Bizler de, Yıldız Teknik Üniversitesi Fransızca Mütercim–Tercümanlık Bölümü öğretim üyeleri ya da kısaca Napoli ekibi (kendi adlandırmamız) olarak, İtalya’nın Napoli şehrinde, Suor Orsola Benincasa Napoli Üniversitesinde, 5-6 Mayıs 2016 tarihlerinde, Fransa, Belçika, İtalya ve Türkiye ortak çalışmasıyla gerçekleşen Çevirmen / Sözlü Çevirmen Eğitiminde Çeviri / Sözlü Çeviride Yaratıcılık başlıklı dördüncü Çeviri&Redaksiyonda Kuram&Gerçekler (T&R 4) uluslararası kolokyumuna konuşmacı olarak katıldık. İngiliz şair, oyun yazarı, yayıncı Roger McGough, İrlandalı çeviribilimci Michael Cronin ve İtalyan edebiyatçı Jean Talon Sampieri’nin davetli konuşmacı oldukları panel ve toplantılarda, oturum başkanımız ev sahipliği yapan Emilia Di Martino’ydu. Böylece, Haziran 2015’de Star TV’de izlemeye başladığımız Kiralık Aşk dizisini hem konu açısından ilişkisi olduğu İtalya'ya hem de çeviri bilimsel alanına taşımış olduk ve disiplinlerötesi yeni yaklaşımları merak eden pek çok farklı kültürde dinleyiciyle, transmedyatik yeniden yaratım ve yeniden yazım yöntemlerini buluşturduk. Ayrıca, çalışmamız ve Kiralık Aşk, kolokyumun çıktısı olarak basılan bir kitapta da yer alıyor.
Kiralık Aşk’ın kapısını biraz aralarsak, kendimizin bile nedenini anlamakta zorlandığı bir takım bilinmezlerin birlikte ya da ayrı ayrı etkisini gösterdiği yapı taşlarının altında hep mucize ve aşkı görüyoruz. Tam her şey bitti derken bir mucizeyle bir aşk oyunu içinde yeniden yeniden yapılanan Defne ve başarılı ayakkabı tasarımcısı Ömer arasındaki kesişim alanı zamanla bir aşk üçgenine dönüşüyor ve hayatın en gerçek sorularıyla tekrar tekrar yüzleşiyor.

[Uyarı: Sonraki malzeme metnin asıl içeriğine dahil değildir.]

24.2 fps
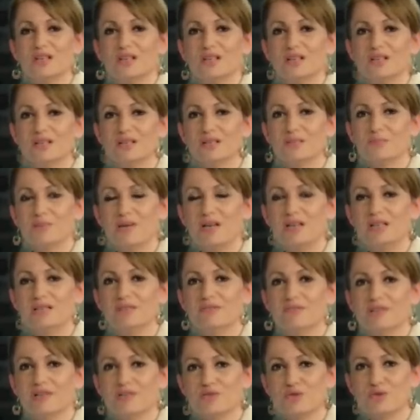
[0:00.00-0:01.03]
many
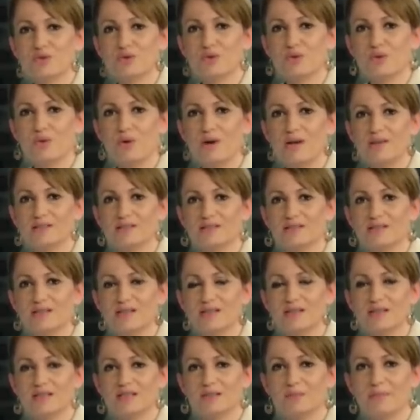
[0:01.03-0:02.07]
of us were quite
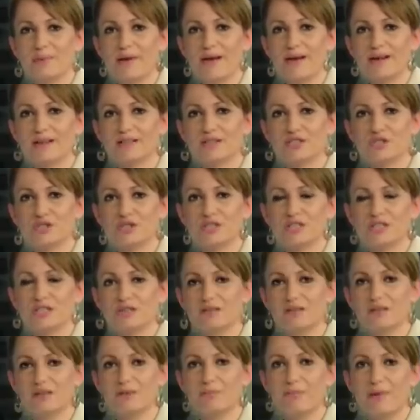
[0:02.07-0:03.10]
taken aback to
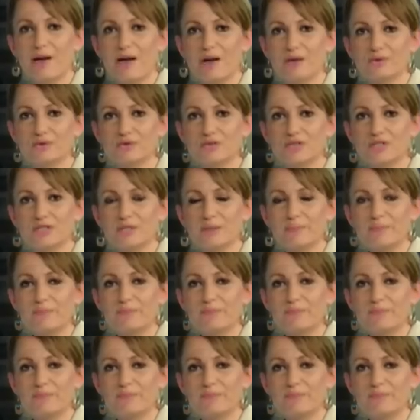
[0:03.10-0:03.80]
hear about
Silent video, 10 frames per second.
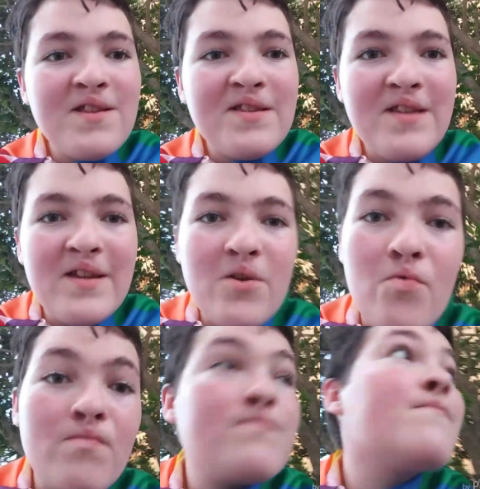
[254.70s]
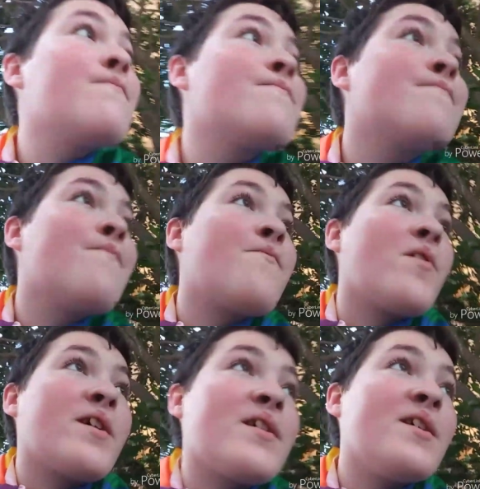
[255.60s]
It's like,
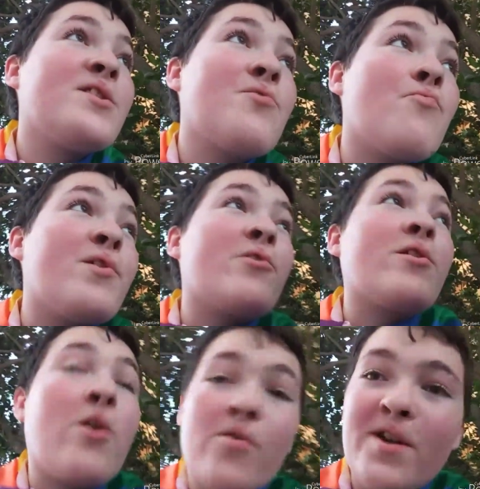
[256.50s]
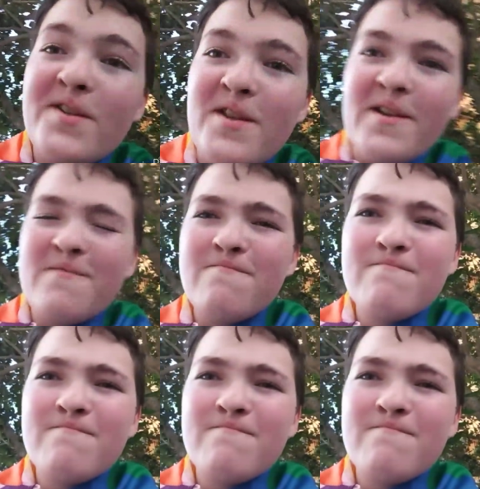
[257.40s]
frick, it's weird though, cause like,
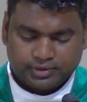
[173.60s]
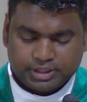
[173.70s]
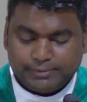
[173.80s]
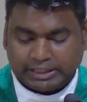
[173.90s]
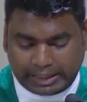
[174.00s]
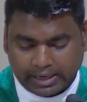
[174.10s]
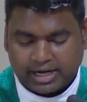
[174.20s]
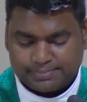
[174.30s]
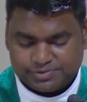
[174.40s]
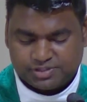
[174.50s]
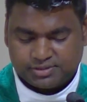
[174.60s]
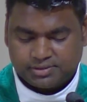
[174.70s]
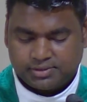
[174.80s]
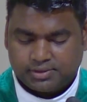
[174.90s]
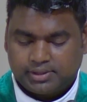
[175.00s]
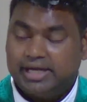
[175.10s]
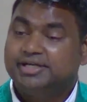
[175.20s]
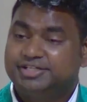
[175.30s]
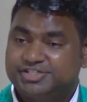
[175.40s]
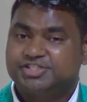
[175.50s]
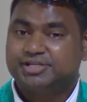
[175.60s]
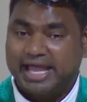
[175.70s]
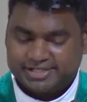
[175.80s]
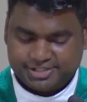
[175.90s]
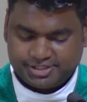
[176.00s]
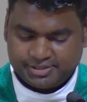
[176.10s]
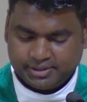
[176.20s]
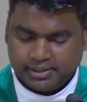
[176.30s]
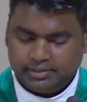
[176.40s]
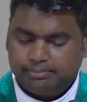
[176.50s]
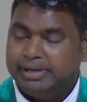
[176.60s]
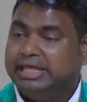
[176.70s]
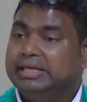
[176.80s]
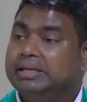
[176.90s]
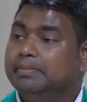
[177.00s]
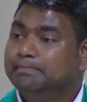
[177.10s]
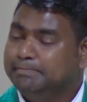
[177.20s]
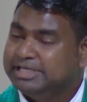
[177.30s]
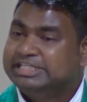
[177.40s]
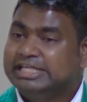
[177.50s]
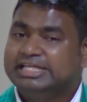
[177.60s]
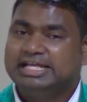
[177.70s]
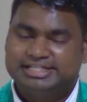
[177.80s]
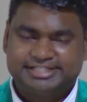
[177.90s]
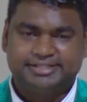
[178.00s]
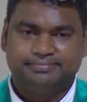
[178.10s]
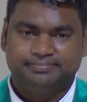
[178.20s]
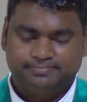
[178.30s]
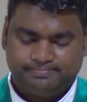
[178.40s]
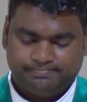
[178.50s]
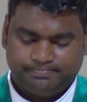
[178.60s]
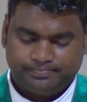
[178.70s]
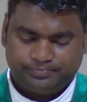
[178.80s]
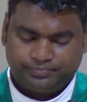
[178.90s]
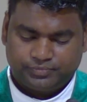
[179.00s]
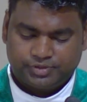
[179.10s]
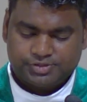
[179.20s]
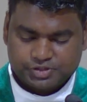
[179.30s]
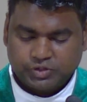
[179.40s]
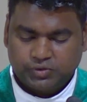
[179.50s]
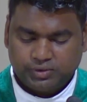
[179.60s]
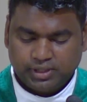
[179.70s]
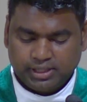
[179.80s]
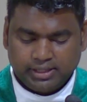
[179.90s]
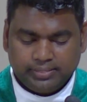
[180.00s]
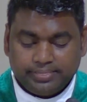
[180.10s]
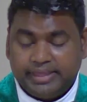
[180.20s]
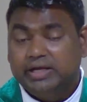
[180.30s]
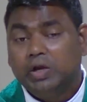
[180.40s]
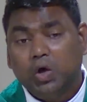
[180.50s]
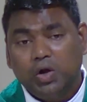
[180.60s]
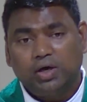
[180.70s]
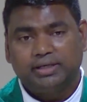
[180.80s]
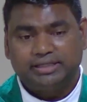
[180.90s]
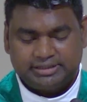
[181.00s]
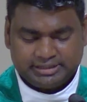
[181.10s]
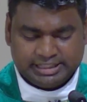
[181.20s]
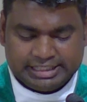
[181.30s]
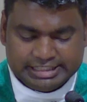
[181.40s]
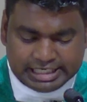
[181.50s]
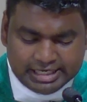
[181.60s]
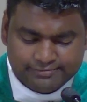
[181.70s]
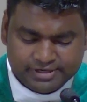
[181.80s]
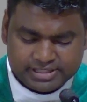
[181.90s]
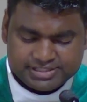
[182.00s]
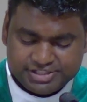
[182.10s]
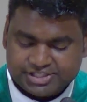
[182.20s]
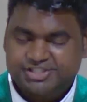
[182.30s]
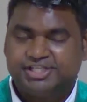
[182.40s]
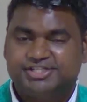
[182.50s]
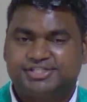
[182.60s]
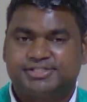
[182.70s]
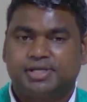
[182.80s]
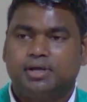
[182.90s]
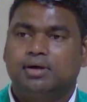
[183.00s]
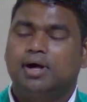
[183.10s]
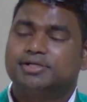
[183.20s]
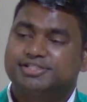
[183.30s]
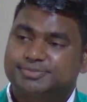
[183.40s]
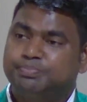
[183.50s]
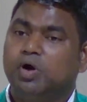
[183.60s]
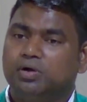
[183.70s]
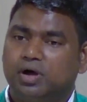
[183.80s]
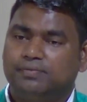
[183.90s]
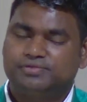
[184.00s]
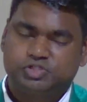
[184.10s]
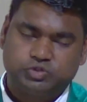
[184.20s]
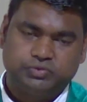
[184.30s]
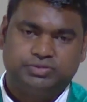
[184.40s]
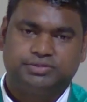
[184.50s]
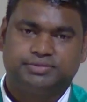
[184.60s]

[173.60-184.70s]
They were corrupt and distracted by materialism. So they no longer delivered justice or spoke of truth.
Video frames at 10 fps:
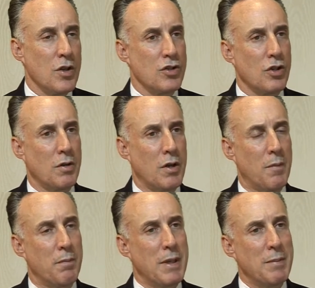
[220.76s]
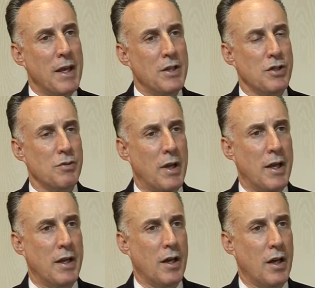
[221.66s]
Sure. BBH is
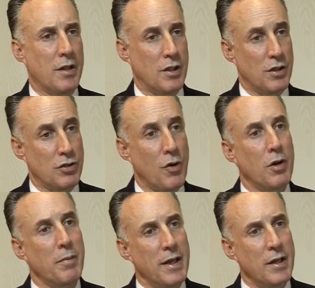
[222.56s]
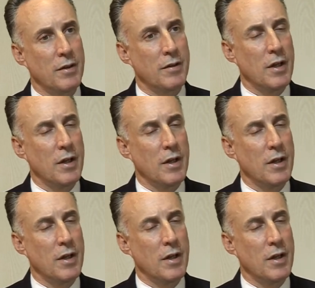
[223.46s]
a custodial bank.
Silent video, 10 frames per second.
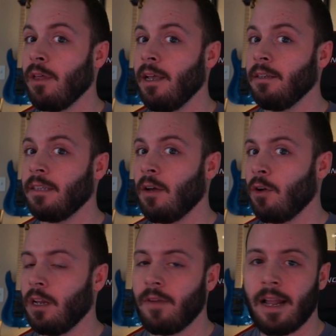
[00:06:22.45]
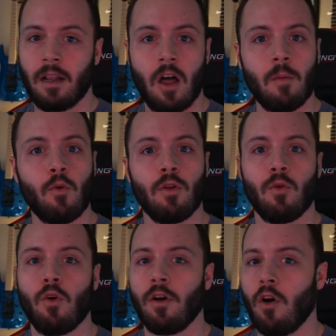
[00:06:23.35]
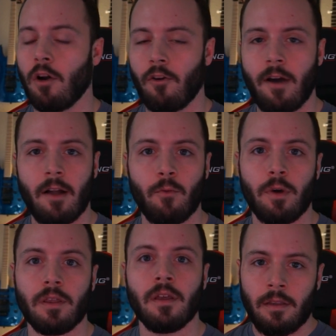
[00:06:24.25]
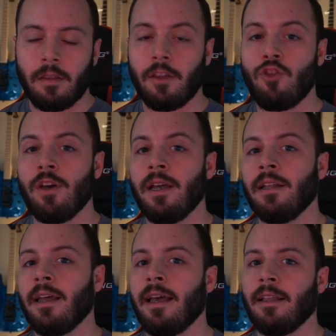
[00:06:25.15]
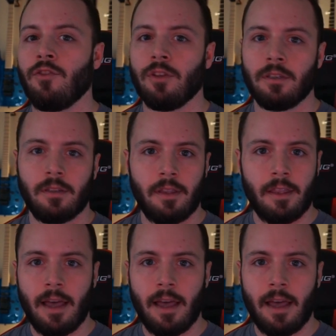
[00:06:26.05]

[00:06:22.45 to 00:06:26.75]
things that could have had a lot more lore going around with the djinn, and just,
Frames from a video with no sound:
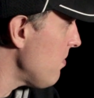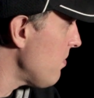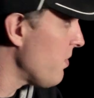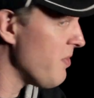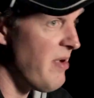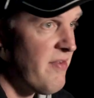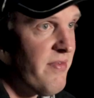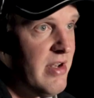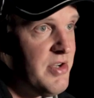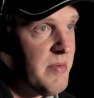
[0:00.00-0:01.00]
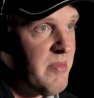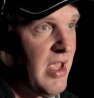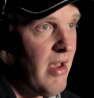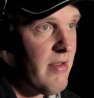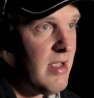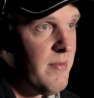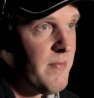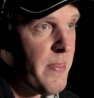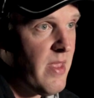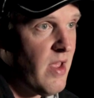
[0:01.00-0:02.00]
we're with my friend Jim Kelley,
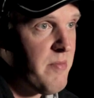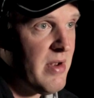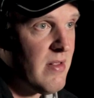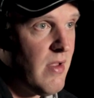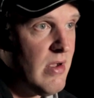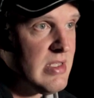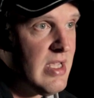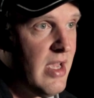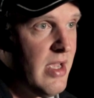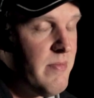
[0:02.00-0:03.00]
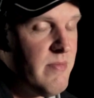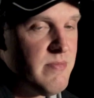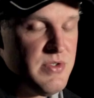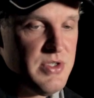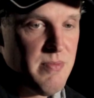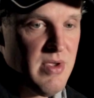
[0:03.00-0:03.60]
and I've been a long-time Jim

Kısa bir sürede beklenmedi bir ilgiyle kendisini çok farklı yaştan ve farklı sosyal kültürel seviyeden bir hedef kitleye bağlamayı başaran Kiralık Aşk dizisi nasıl bu kadar başarılı olabildi. Ayrıca bu kadar başarılı olmasının yanı sıra nasıl bu kimlikleri ikna edip farkındalıklarını artırıp, boşluklarını farklı kültür ürünleriyle, operalarla, yazar ve kitaplarıyla buluşturup istemli bir kültürel sermaye paylaşım yarışına soktu. Fransız çağdaş sosyolog Pierre Bourdieu’nün de söylediği gibi, görünen yapı taşlarının altında hep görünmeyen, ama baskın olan ve hareketi yönlendiren, derinlerden gelen, merak uyandıran ve bizleri araştırmaya iten bu paylaşımın taşları olsa gerek! Bizler de aynı bu heyecanla dijital ortamda farklı platformların farkına vardık, böylece pusuda izlemeyi keşfettik, fan kitlesiyle tanıştık ve kaynaştık. Dijital ortamın gücü, yeni toplumsallıklar, değişen eyleyiciler, ancak içine girip dolaşınca ve bulaşınca anlaşılabiliyor.
Yazı devam ediyor..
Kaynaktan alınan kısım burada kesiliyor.